1) Models of causal spatio-temporal relationships of subcellular structures. Understanding how cell organization depends on the location and structure of other cellular components is an unknown and critical to understanding cell behavior and organization. These representations will allow others to model and understand the mechanisms underlying the ordered changes in cellular organization during differentiation. These models will be constructed from single images and short time series, and identify cellular spatio-temporal relationships at the mesoscale.
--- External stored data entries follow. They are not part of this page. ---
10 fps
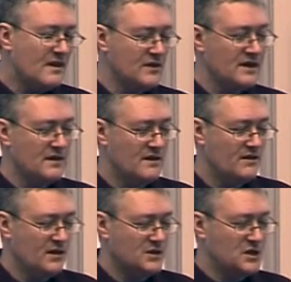
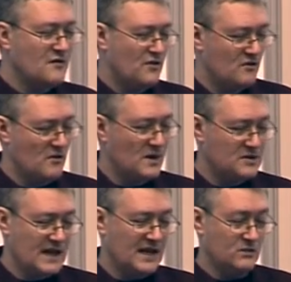The server at the
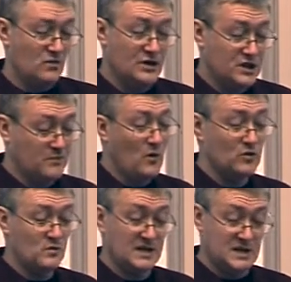remote end will
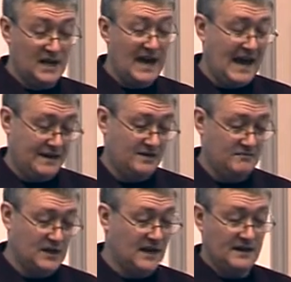respond with a SYN-ACK
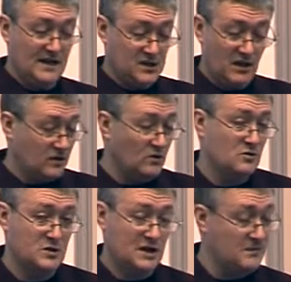saying, yes, I got
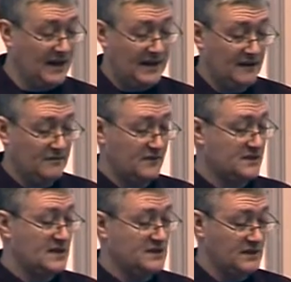your SYN packet,
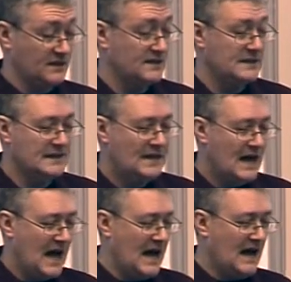fantastic.
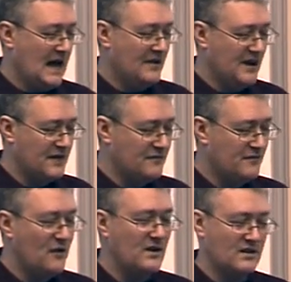And then
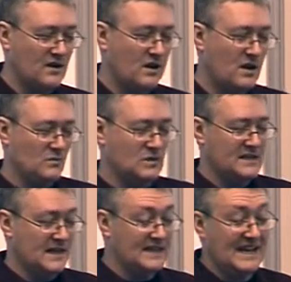finally the client will
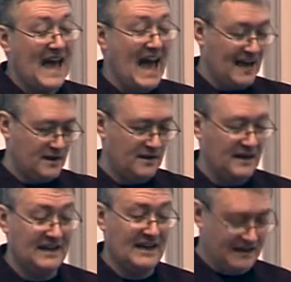send an
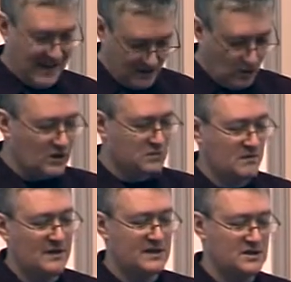ACK,
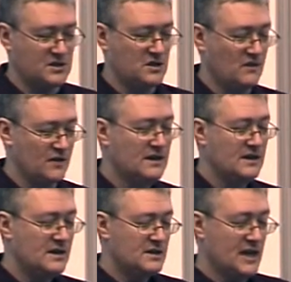acknowledgement, back to the server
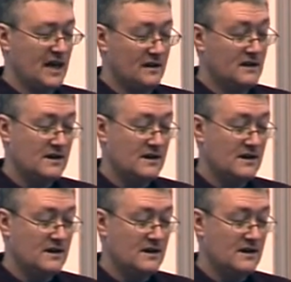saying,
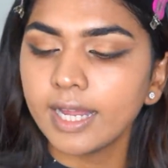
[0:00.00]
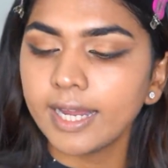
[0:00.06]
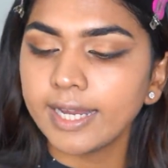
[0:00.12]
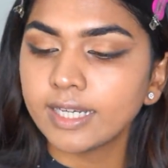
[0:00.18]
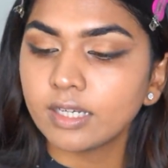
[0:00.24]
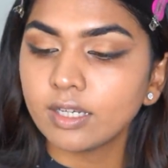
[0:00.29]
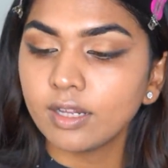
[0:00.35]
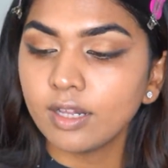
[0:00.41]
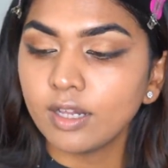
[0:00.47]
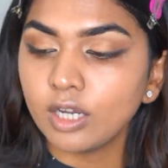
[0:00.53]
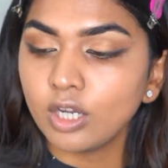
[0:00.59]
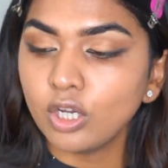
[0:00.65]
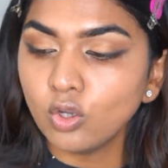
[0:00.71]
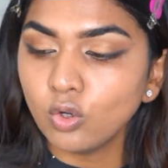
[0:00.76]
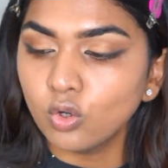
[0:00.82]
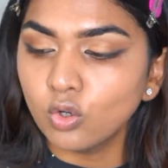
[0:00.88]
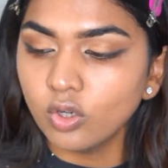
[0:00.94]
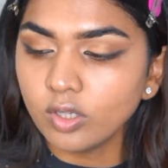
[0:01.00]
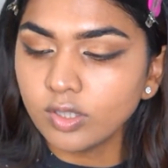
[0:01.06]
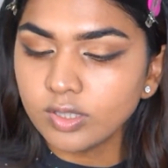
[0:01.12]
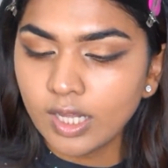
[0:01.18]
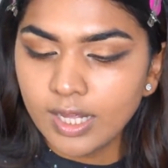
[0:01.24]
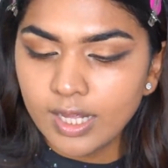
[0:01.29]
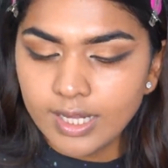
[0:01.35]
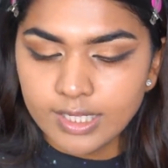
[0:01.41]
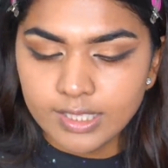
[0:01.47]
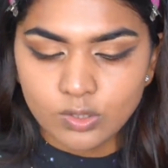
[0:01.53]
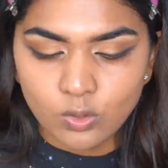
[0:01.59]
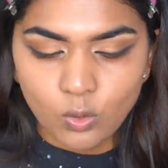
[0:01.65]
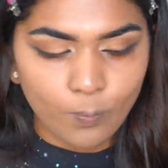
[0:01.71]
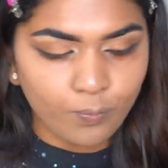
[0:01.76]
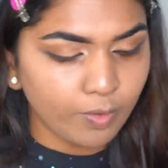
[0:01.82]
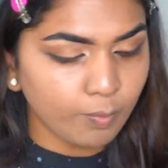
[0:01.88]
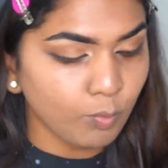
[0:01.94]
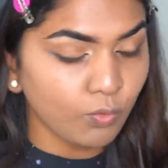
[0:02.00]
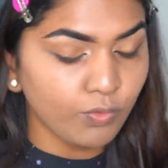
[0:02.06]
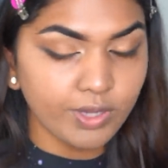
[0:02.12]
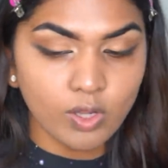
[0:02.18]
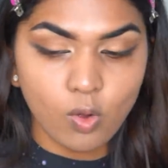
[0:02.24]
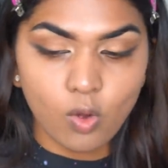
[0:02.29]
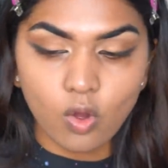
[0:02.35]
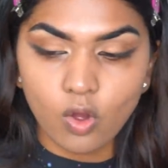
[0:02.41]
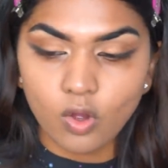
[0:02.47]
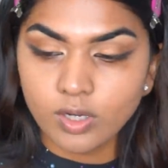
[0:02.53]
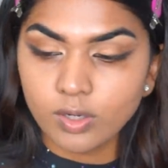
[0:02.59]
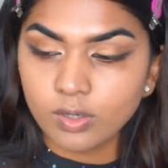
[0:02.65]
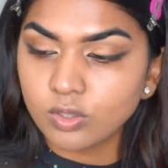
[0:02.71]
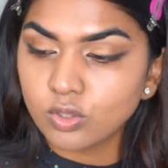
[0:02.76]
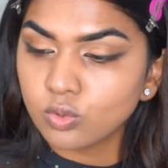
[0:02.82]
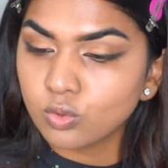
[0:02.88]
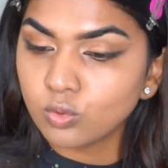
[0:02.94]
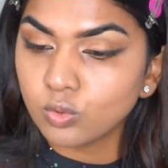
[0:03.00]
it looks so moving on to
2) Integrated multi-protein subcellular organization models from images where only a small subset of markers are visible. Generating images of many labeled proteins in single cells is not feasible due to the limited number of non perturbing XFP colors. Therefore, it is necessary to build models of subcellular organization by combining information from images containing different, but overlapping, subsets of labeled structures.

3) Population modeling. Modeling the origin of the variation among cells in a population and how it may be based on position in cell cycle, partial early differentiation, and unknown effects of neighboring cells is necessary to understand how large populations of cells develop and mature. To parse out these relationships, we will need samples of large numbers of "similar" cells in the context of their differentiation, as well as how neighboring cells are related to cell organization.

E. Methods and Procedures:

This project takes advantage of the new CellOrganizer capabilities that will be developed in TR&D4, especially Aim 1 on point process models and causal inference. It will also draw on the existing capabilities for learning point process models^84,85 and for constructing models for a full differentiation process from short movies of parts of that process that were previously developed in conjunction with completed C&SP11 and similar to those in our recent study.⁸⁶ The collaboration will involve both large-scale testing of CellOrganizer in the context of the AICS images and joint development and refinement of methods.